The terrain changes around Haldwani. The endless plains of Uttar Pradesh begin to crinkle and rise. We travelled through the plains in the heat of the day. As we climbed, the afternoon lengthened into evening. We stopped at a bakery in Haldwani for tea. Two schoolgirls discussed their new young physics teacher. A couple drank tea with their heads so close that their cups were in danger of clinking against each other. Three young men carrying their biking helmets chatted over a large plate of cakes.
The Family selected cakes. It took little thought to choose tea over instant coffee. I was impatient to start: we were going to miss the golden hour, that couple of hours before sunrise when the light is so beautiful that you can make a great photo out of a garbage heap. The remainder of the drive took longer than I had estimated, because we had to leave the main Haldwani-Nainital road very soon for a smaller road to Naukuchital, where we planned to spend the night. Then, just before sunset we arrived at Bhimtal.
The lake district of Kumaon is almost 2 kilometers above sea level. Bhimtal is the biggest of the famous lakes in this region. I’d flicked through images of Bhimtal before leaving, so I recognized it immediately from the little island which houses an aquarium. We never managed to visit this, unfortunately. That’s one thing we must work into our next trip.

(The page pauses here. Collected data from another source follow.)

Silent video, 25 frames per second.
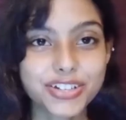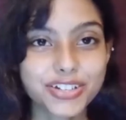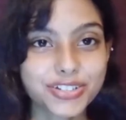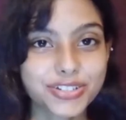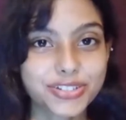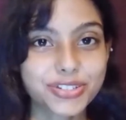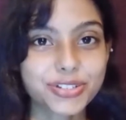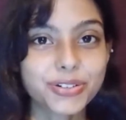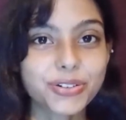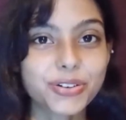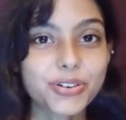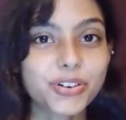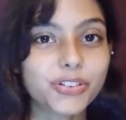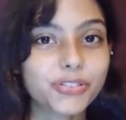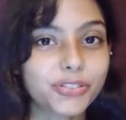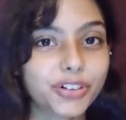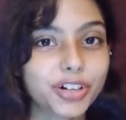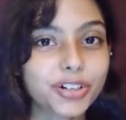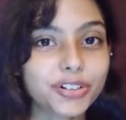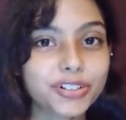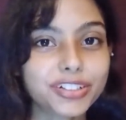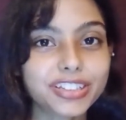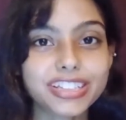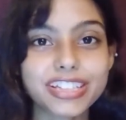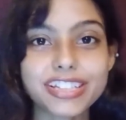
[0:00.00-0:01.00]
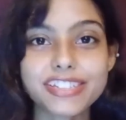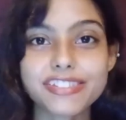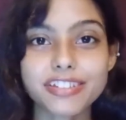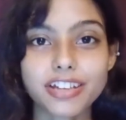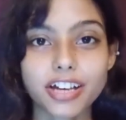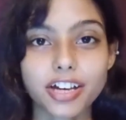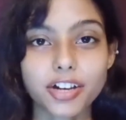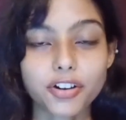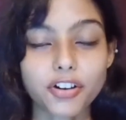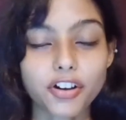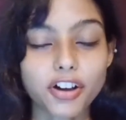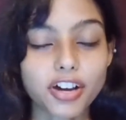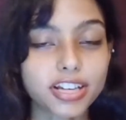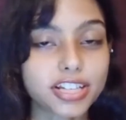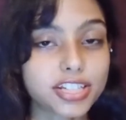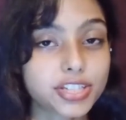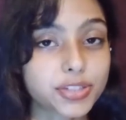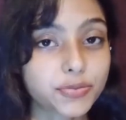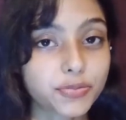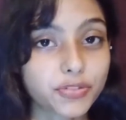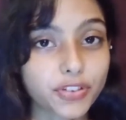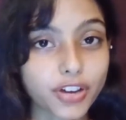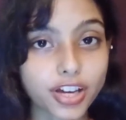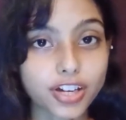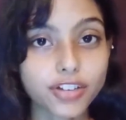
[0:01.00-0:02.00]
So overall this hair oil
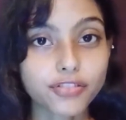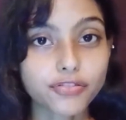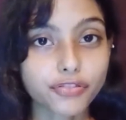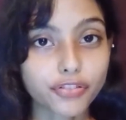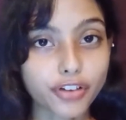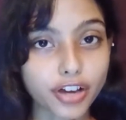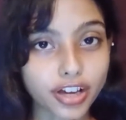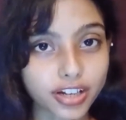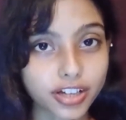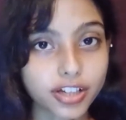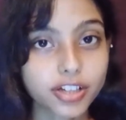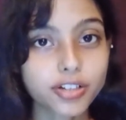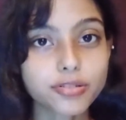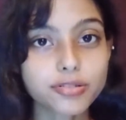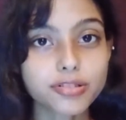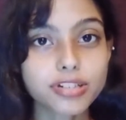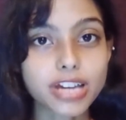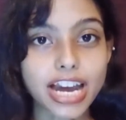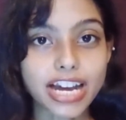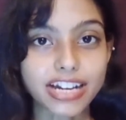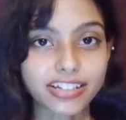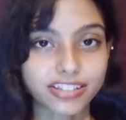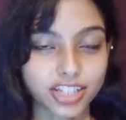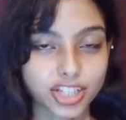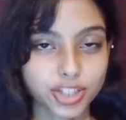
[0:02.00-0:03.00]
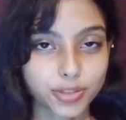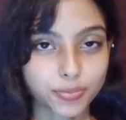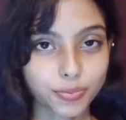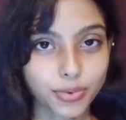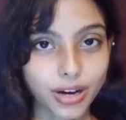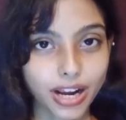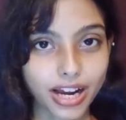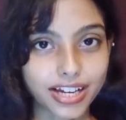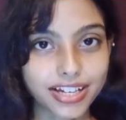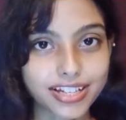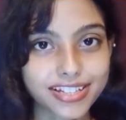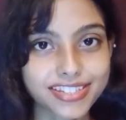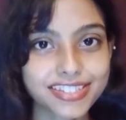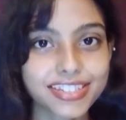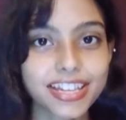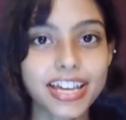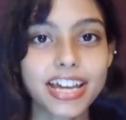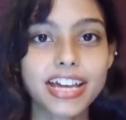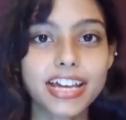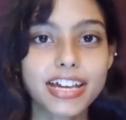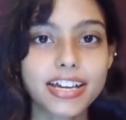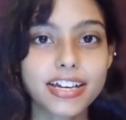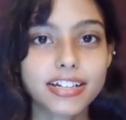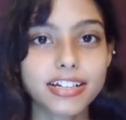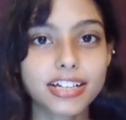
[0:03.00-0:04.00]
is very good at this price.
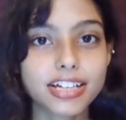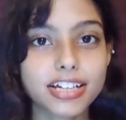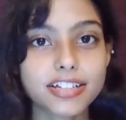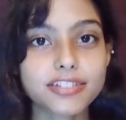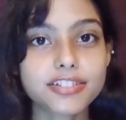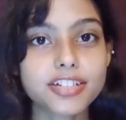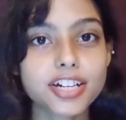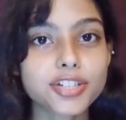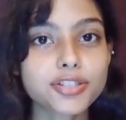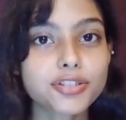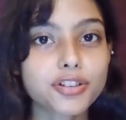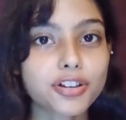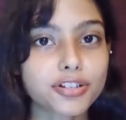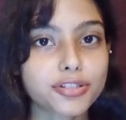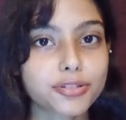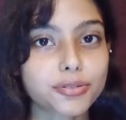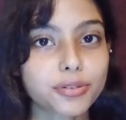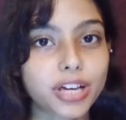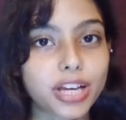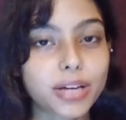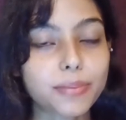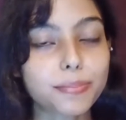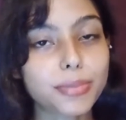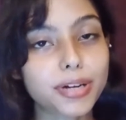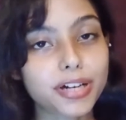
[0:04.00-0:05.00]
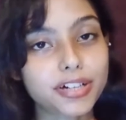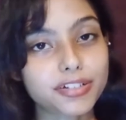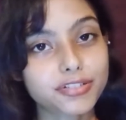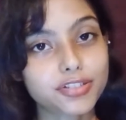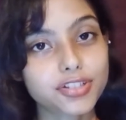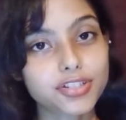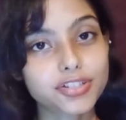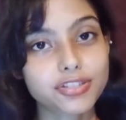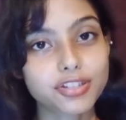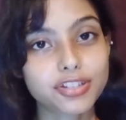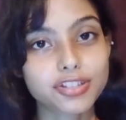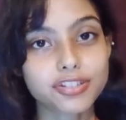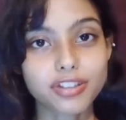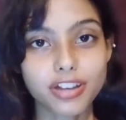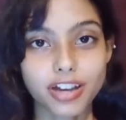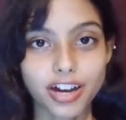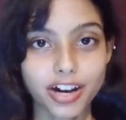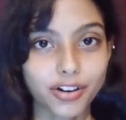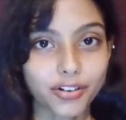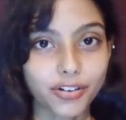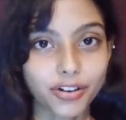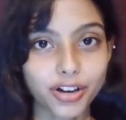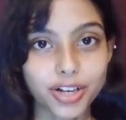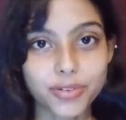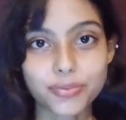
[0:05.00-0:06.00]
Teenagers also can purchase this
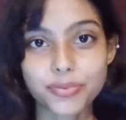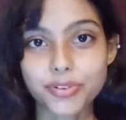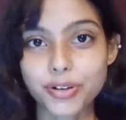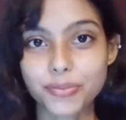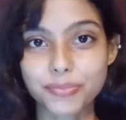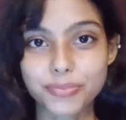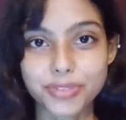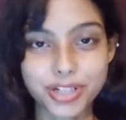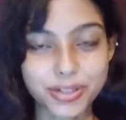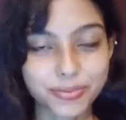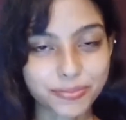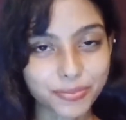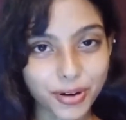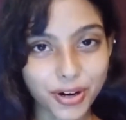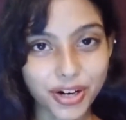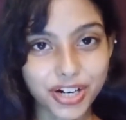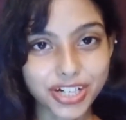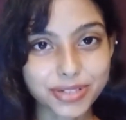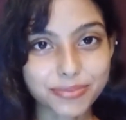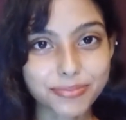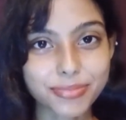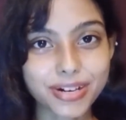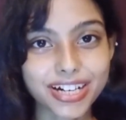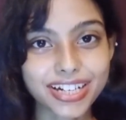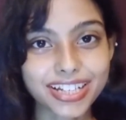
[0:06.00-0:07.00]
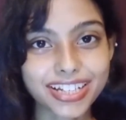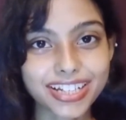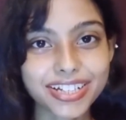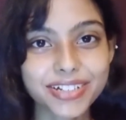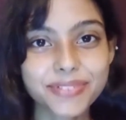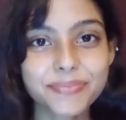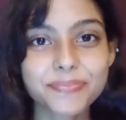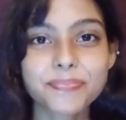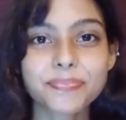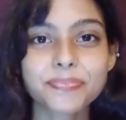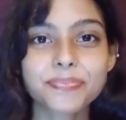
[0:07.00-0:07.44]
hair oil from their pocket money.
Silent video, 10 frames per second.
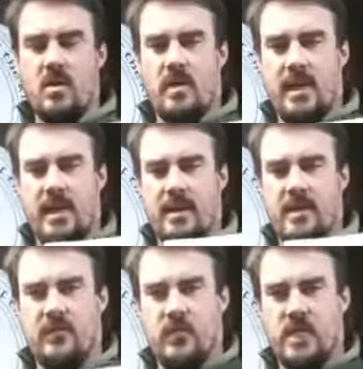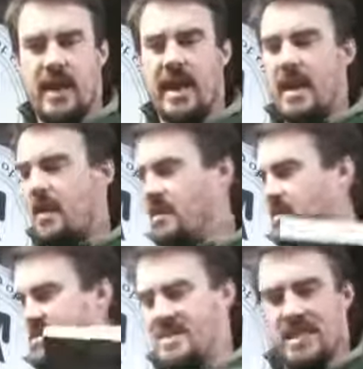And if you can,
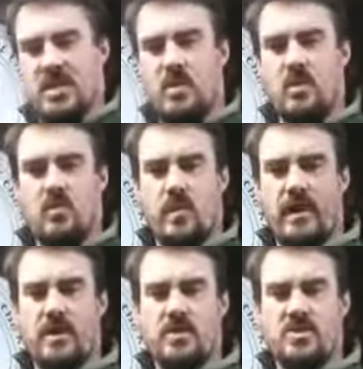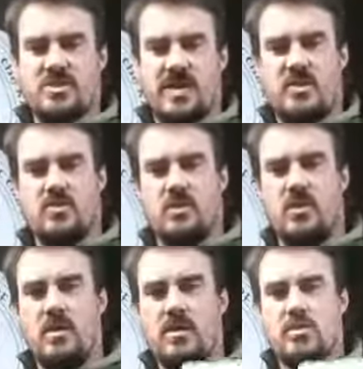stick to a regular schedule
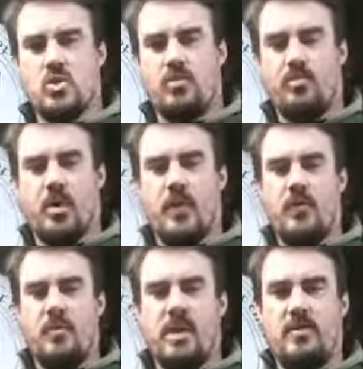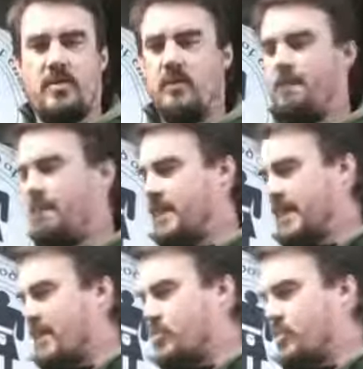so other people can
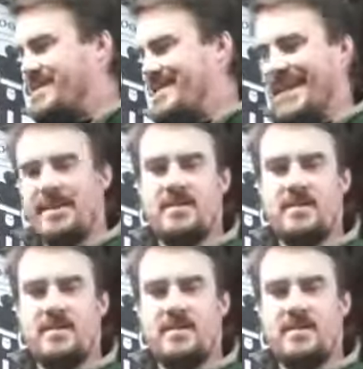predict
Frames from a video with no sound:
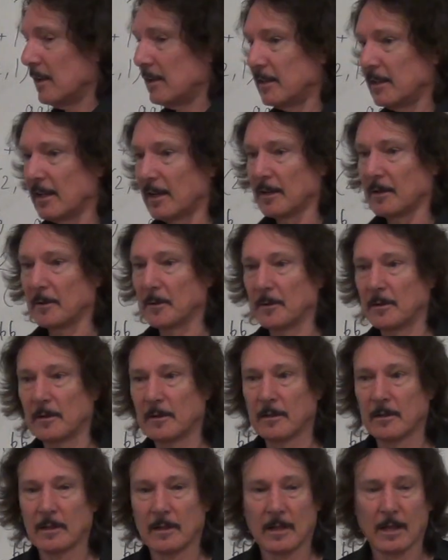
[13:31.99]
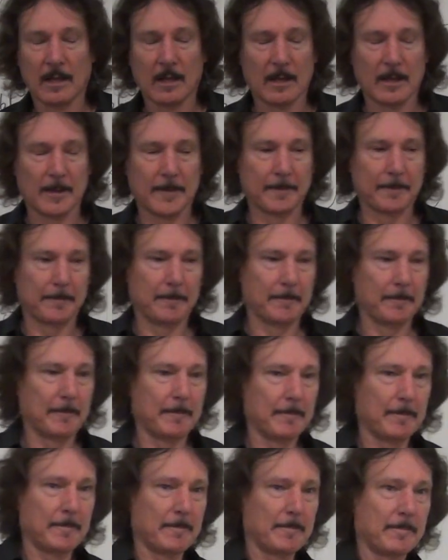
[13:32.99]
Now,
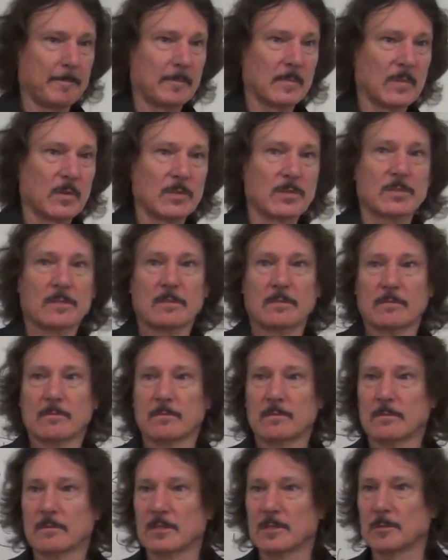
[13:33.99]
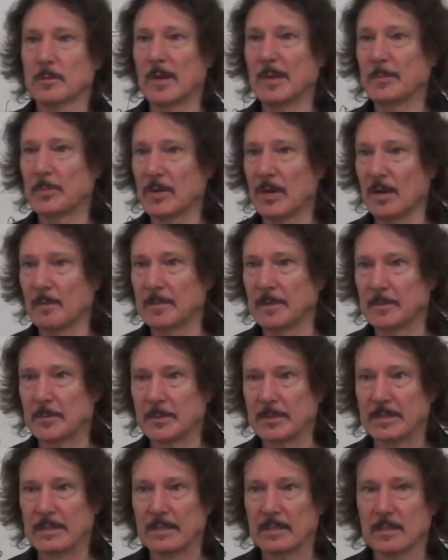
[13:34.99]
there's just one problem
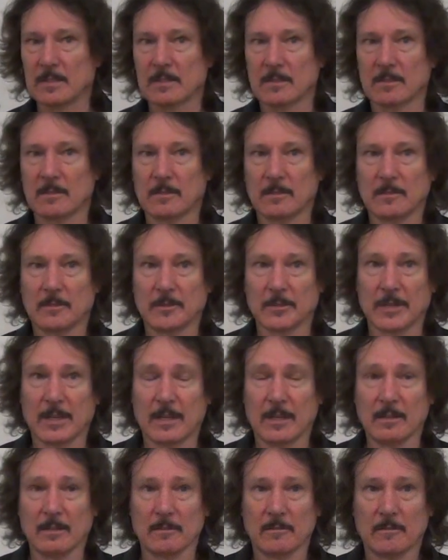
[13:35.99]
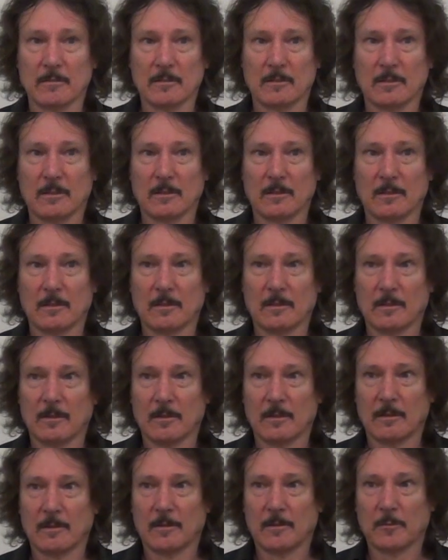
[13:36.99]
with this, okay?
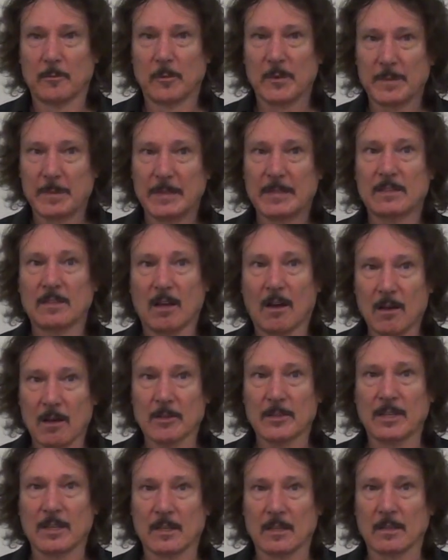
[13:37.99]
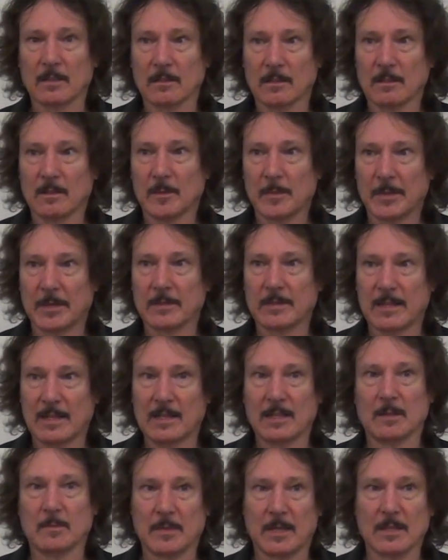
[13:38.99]
We've been talking about
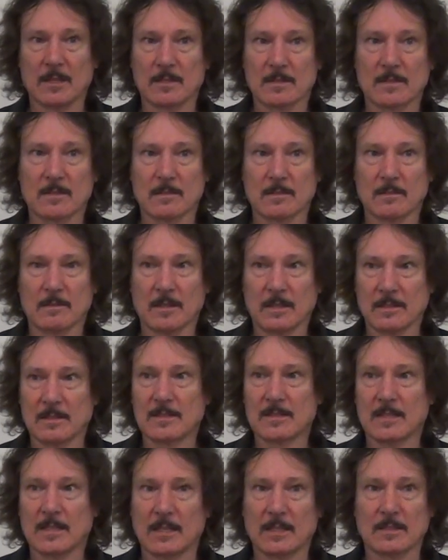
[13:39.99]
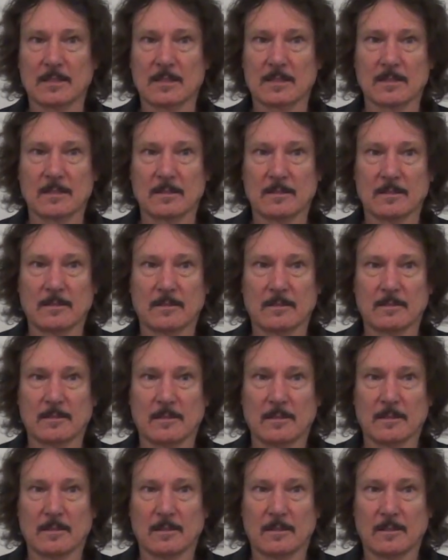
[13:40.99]
elements and sets
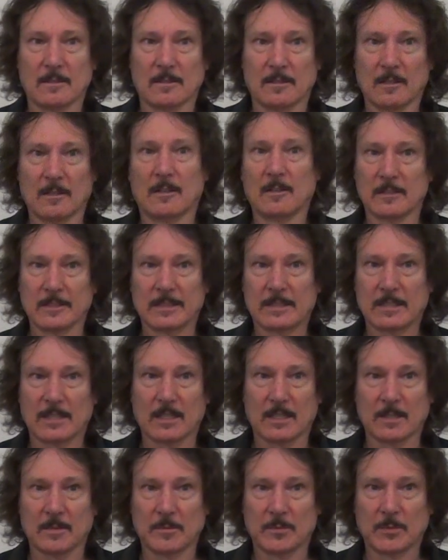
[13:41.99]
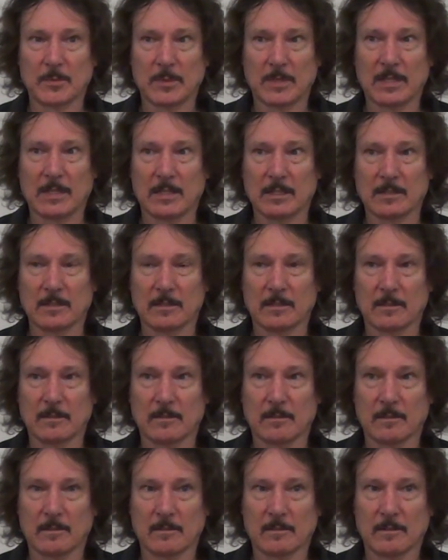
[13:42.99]
all the time, right?
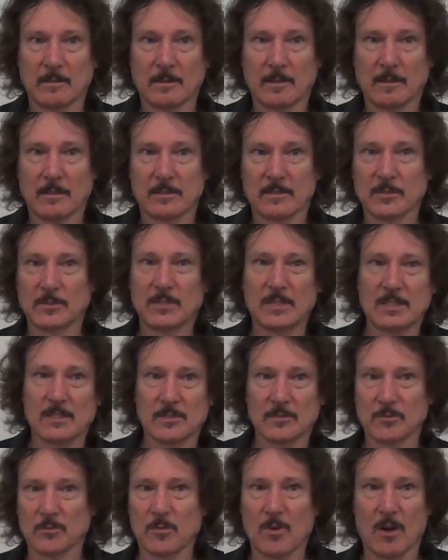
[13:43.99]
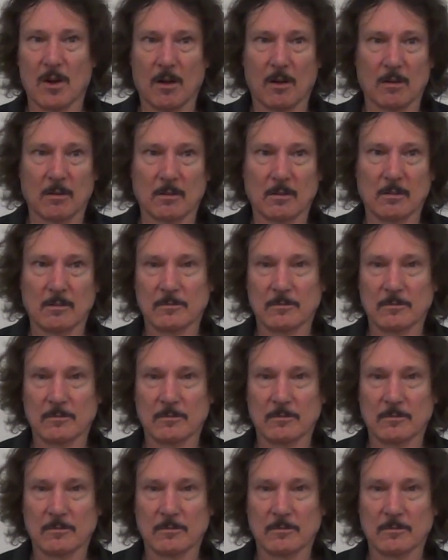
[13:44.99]
So this is wrong.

I grew up on stories of Kumaon’s lake district. A grand-uncle had a bungalow there for many years, and would make a yearly trip alone up to the mountains. On his return we would spend dinners mesmerized by stories of him meeting Nilgai on walks from Sattal to Bhimtal, and what to do if you ever meet a leopard (shine a torch at his eyes; not something I plan to do), and how green chilis, which he crunched with his dinner, were much better in the hills. The quiet and nearly deserted lakeside of Bhimtal brought back echoes of those memories. But times have changed, the boatman rowing nearby had reminders of modernity on his boat.